When good enough is not good enough

Young Woman Drawing (Marie Joséphine Charlotte du Val d’Ognes) by Marie Denise Villers, 1801

Until yesterday, I was super happy with my current story-in-progress. The drafting went comparatively fast, and the second draft revision was smooth. The sentence-by-sentence writing developed a few lovely turns, and I was happy with everything I’d done until the third draft polish when suddenly—

I realized the last quarter of the story was dumb. Beautifully written, but dumb. I mean, it was okay. It was probably good enough. Someone, somewhere would have bought the story. Readers would probably go hmmm at the end.

But I’m not in this to make readers go hmmm. I’m in this to make their heads snap back.

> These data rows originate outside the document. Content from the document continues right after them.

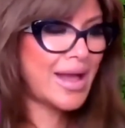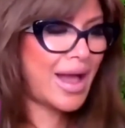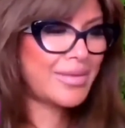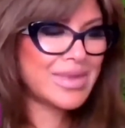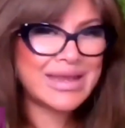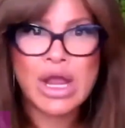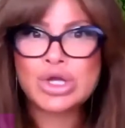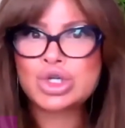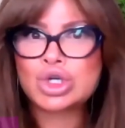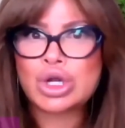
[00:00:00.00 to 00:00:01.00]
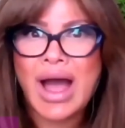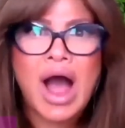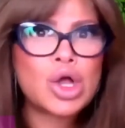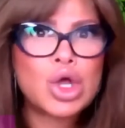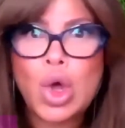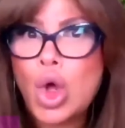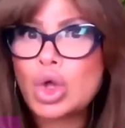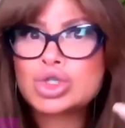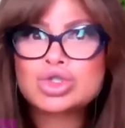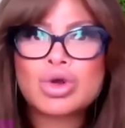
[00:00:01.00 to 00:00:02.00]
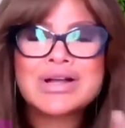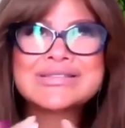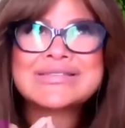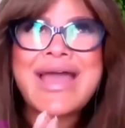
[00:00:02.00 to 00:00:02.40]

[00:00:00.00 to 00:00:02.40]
I mean, alcohol, drugs,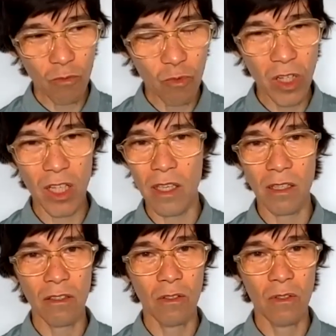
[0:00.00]

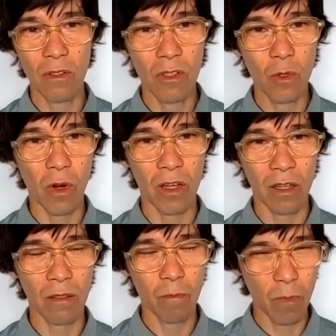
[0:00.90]
really do our
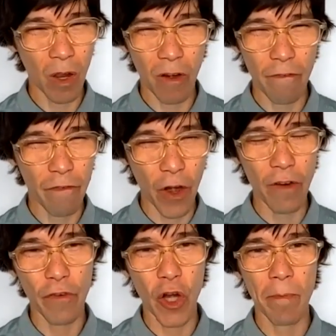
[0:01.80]

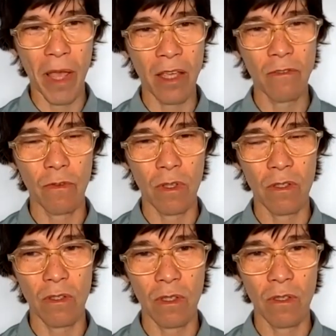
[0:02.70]
very, very best for
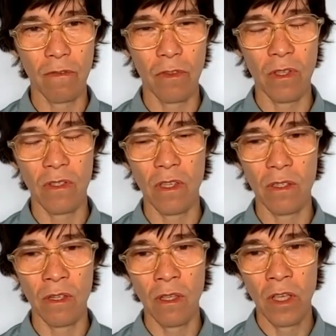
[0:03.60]
this
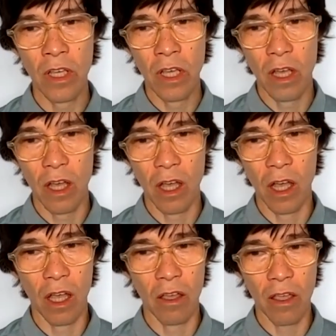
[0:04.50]
season.
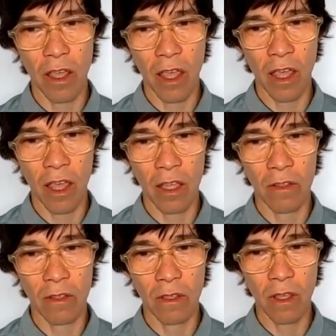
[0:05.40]

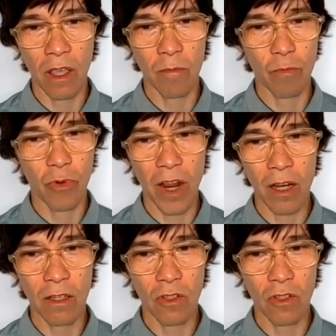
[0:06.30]
And Brett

I mentioned this situation to a friend, who asked, “How do you know the ending sucks?” Difficult question. Basically, my instinct told me. It simply didn’t feel right. So I sat down with my big sketchpad and did what I always do when I have story problems—doodle and sketch out my thoughts (why does this suck — this is so bad — I have no idea what I’m doing) until I figured out the problem.

The ending hinges on the main character’s reaction to a big dramatic public proclamation, and the person making that proclamation really doesn’t have a reason to do it. They don’t necessarily need a reason—they’re not the point of view character—but without a solid reason, the story rings hollow and false.

So I’m reworking the whole ending. Not quite sure how I’ll fix it. But it’ll be a good ending instead of one that’s just barely good enough.